Hi everyone, I am trying to use tech.v3.libs.parquet to create some parquet files from datasets. It seems as if the ds->parquet fn takes a loooooooooong time. I noticed the note about perf problems from too much debug logs, but I'm not getting any debug logs, so maybe it's not that (?!)
Here are my numbers:
• The dataset had 42607 records in it and 16 fields
• the final parquet file was 2.6Mb
• Export took 74930 mscs, which I is about 74 seconds.
Does this sound normal?
Nicely done - happy to help.
No, that does not sound normal. If you can make a reproducible case and log it as a github issue (https://github.com/techascent/tech.ml.dataset/issues) we can look at it.
Kindly help me with one more thing? my code looks like this:
(count records') ;; 949267
(def test-dataset
(let [record->ds (ds/mapseq-parser {:dataset-name "test"})]
(doseq [r records']
(record->ds r))
(record->ds)))
(count test-dataset) ;; 16 ;; WHAT? Why? I thought it would be 949267
(def worker
(csp/thread (time
(ds-parquet/ds->parquet test-dataset
"test2.parquet"))
(log/info "done with export")))
;; with (first records'):
{"bridge-timestamp" "2025-11-16T13:28:32.397275650Z",
"heading" 8.0,
"longitude" 15.357746,
"device-timestamp" "2025-11-16T13:28:27Z",
"latitude" -34.6354833,
"vehicle-meta-data-vehicle-id" "1xxx70",
"device-id" "auto/10xx70",
"vehicle-bridge-id" "1/1/886",
"odometer" 0,
"vehicle-meta-data-registration" "108070",
"provider-timestamp" "2025-11-16T13:28:27Z",
"fleet-name" "Probgon__RUBEN",
"speed" 0.0}
----
"Elapsed time: 1524752.336913 msecs"Am I doing something obviously wrong here?
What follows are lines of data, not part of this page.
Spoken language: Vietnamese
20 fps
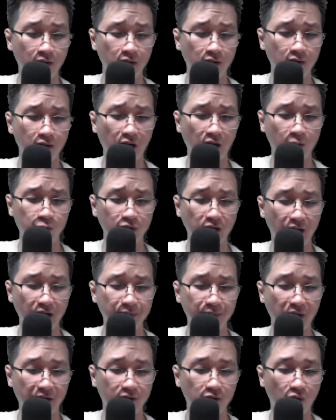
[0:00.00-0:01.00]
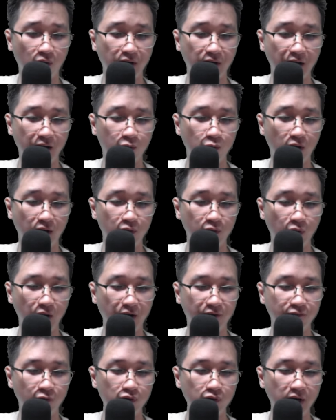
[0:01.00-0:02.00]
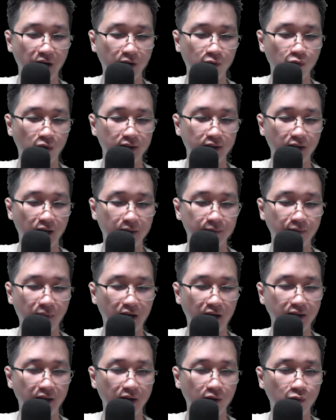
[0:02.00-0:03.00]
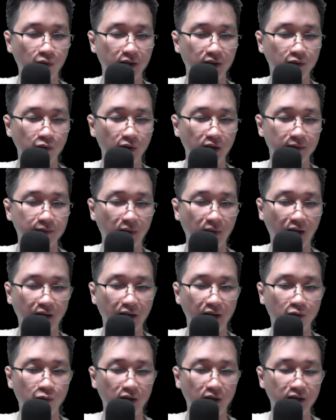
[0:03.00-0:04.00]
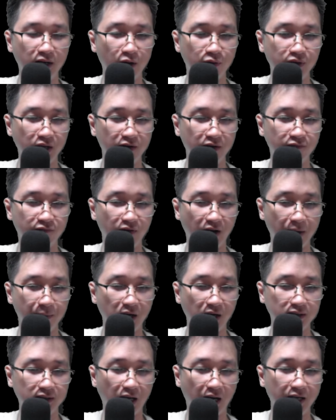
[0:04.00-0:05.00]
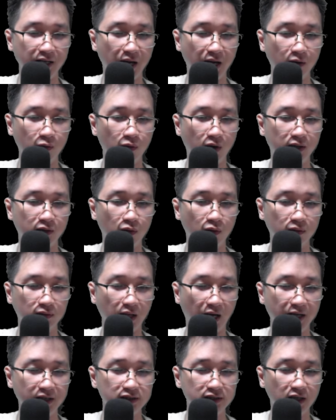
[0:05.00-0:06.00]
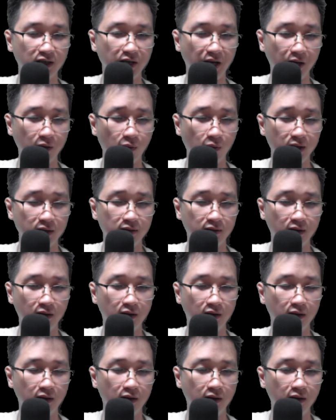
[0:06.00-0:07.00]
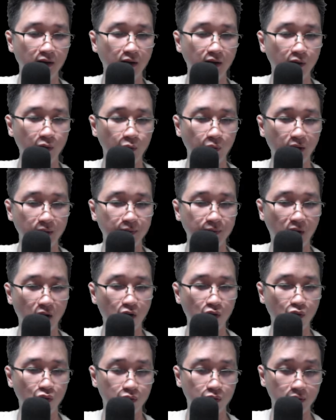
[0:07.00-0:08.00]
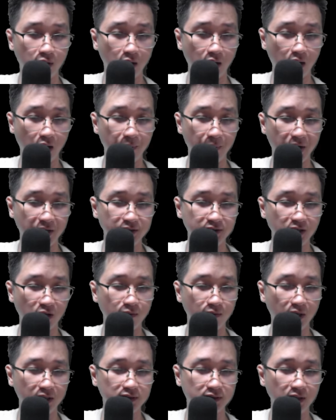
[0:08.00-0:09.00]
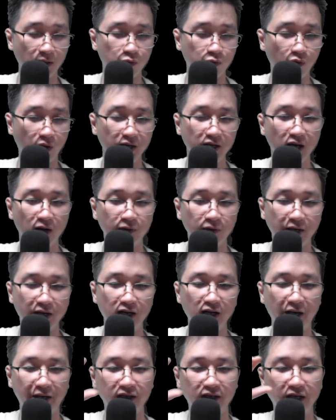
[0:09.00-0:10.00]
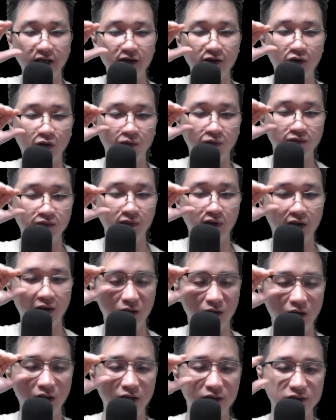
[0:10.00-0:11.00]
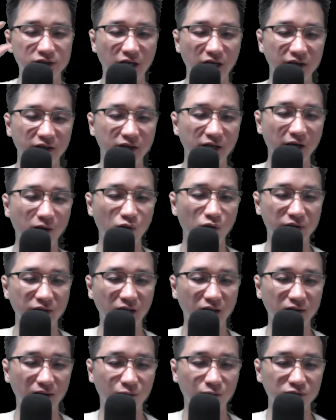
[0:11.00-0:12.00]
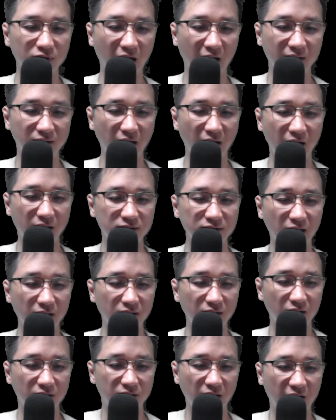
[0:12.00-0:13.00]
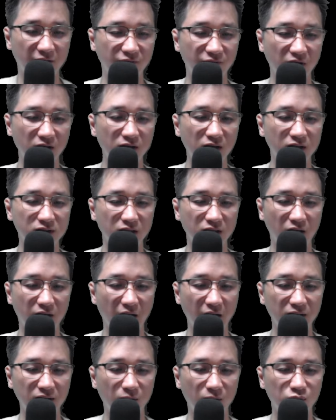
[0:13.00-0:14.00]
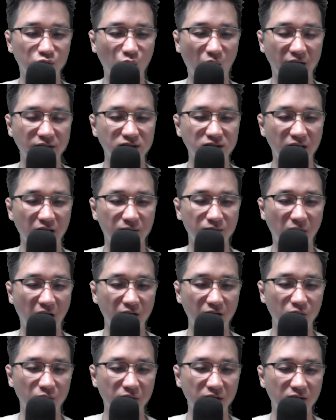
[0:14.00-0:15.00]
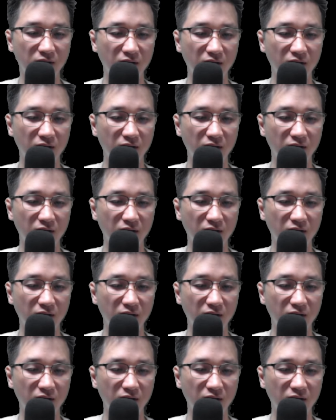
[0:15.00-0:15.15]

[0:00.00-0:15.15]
Long đế, bạch hổ đế quân, huyền vũ đế quân, hắc ma đế quân, huyết ma đế quân đều nhìn về Bắc Thái đế quân cùng Thái Sơ đế quân. Huyết mâu ở bên trong mắt dọc khuấy động ý lạnh kinh khủng. Trận kia của nhân tộc tàn tác xác thực đặt vững cơ sở đế tộc toàn diện bại lui.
Is records' a sequence of maps? Or something else?
It is a LazySeq created by map over a PersistantVector.
(of maps)
Does (def test-dataset (ds/->>dataset records')) make sense then?
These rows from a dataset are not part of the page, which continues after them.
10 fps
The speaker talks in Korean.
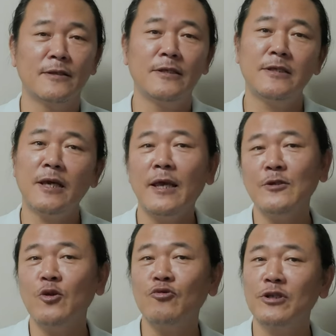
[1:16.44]
이
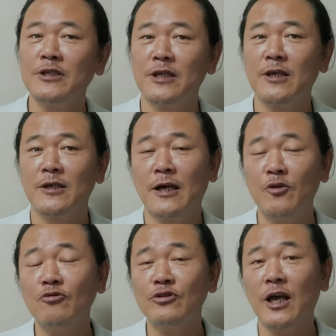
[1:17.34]
책에서도 이제 그
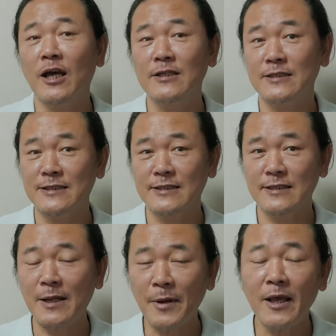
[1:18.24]
한덕준 작가
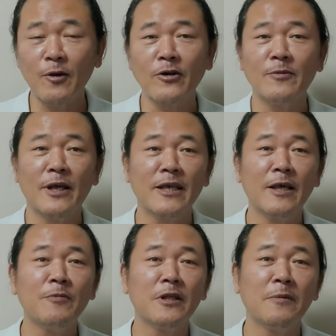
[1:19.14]
짤막하게 언급을
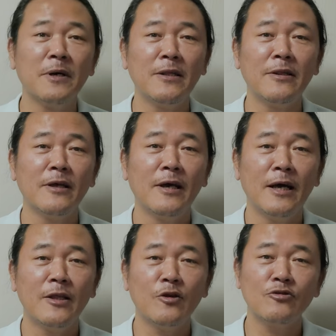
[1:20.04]
하긴 합니다만
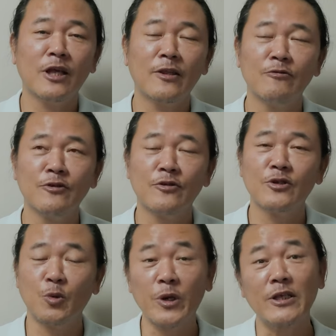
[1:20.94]
한석준 아나운서는
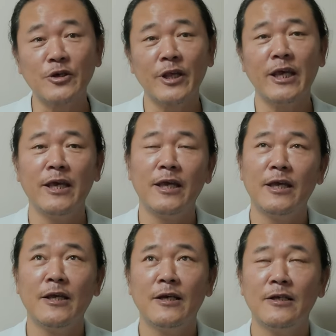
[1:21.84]
이제 오래전에
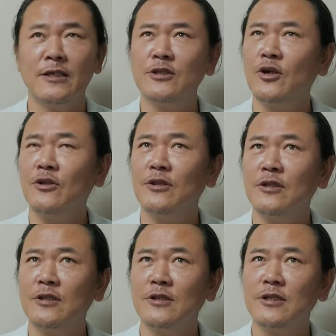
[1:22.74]

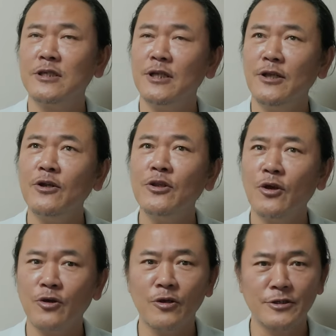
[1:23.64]
2000
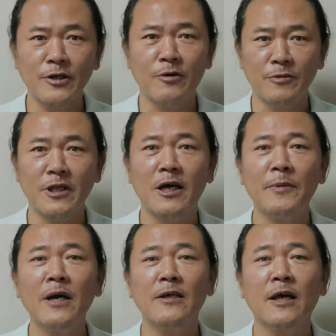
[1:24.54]
7년경이었을 겁니다.
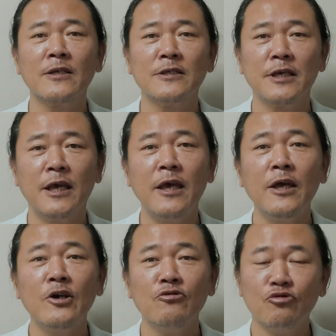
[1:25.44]
아마 그 당시에
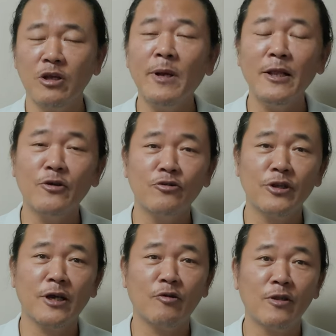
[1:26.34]
우리말
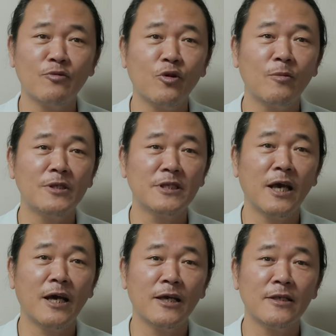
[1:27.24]
겨루기라고 하는 프로그램을
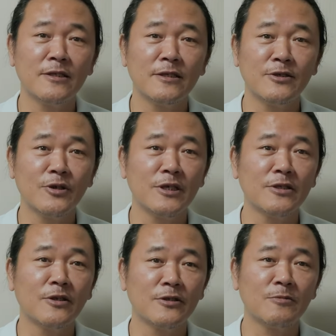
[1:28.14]
진행한 적이
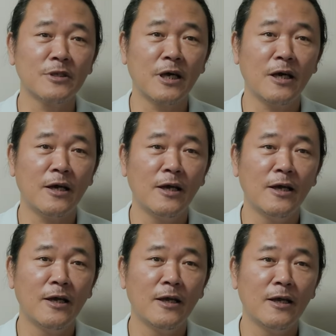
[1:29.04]
있었습니다.
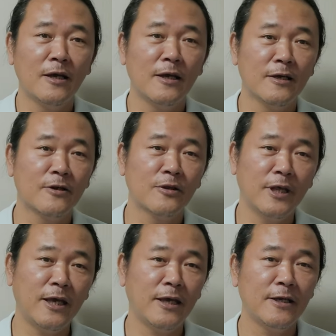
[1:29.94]
네,
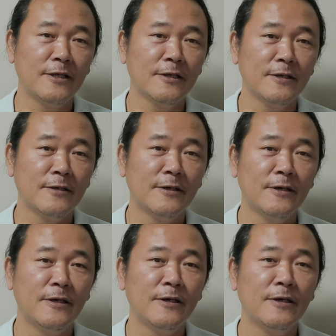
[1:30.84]
그런데
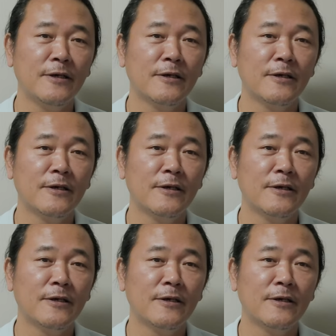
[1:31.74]
어,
And then, what is (ds/row-count test-dataset) ?
Datasets are Maps (of column name to column data), so (count test-dataset) is counting the map entries (columns). So, presumably, there are 16 columns.
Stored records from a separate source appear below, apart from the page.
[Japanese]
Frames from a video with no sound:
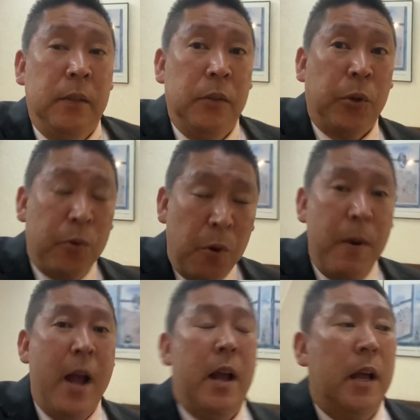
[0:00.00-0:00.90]
そこ
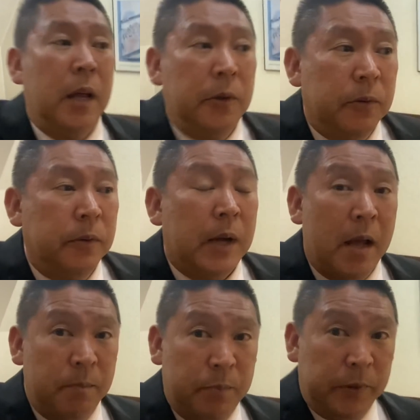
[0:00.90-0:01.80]
は、あの、
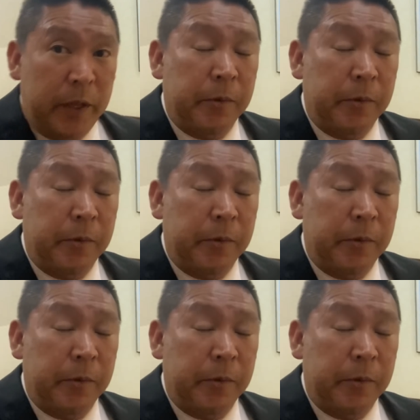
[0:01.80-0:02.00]
安分で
> is counting the map entries (columns). aaah, that explains it, thank you.
(def test-dataset (ds/->>dataset records'))
(type test-dataset) ;; tech.v3.dataset.impl.dataset.Dataset
(ds/row-count test-dataset) ;; 949267Seems good. I also don't understand what csp/thread is doing, but maybe just see if the parquet write of that ds performs better.
If it's still slow you can use async-profilier, and send us a flamegraph as well.
Apologies, I have not made a self-contained reproducible example yet, because I have trouble with re-creating/cleaning the data I'm working with... But here is a screenshot of the flamegraph so long
From my cursory inspection, it seems as if the slf4j is present in all of the time-consuming stacks... it is possible that the logging code is still running despite me not seeing any logs. I'm using a heavily configured timbre for logging.
I've created a logback.xml that looks like this:
(slurp (io/resource "logback.xml"))
"<configuration>\n <root level=\"OFF\" />\n</configuration>\n"
... but it has not affected the performance.
I'll see if I can get a sample of data and package it in a repro.ok... Apologies for the train of thought in my posts... I was looking at the flamegraph some more and noticed that the portions of "logging code" is in the bridge to timbre... I looked at my timbre config and realized it was still set to global :debug level. I made that :info and the perf normalized. (~ 6 seconds for the export to parquet)
(taoensso.timbre/set-level! :info)
so my conclusion is that my logging configuration is/was to blame for the slowness I saw. The logback.xml that I created was useless as that's not the logging framework in use here...
Thanks for your questions and prompts along the way, they helped me think about problem in a better way 👍🏽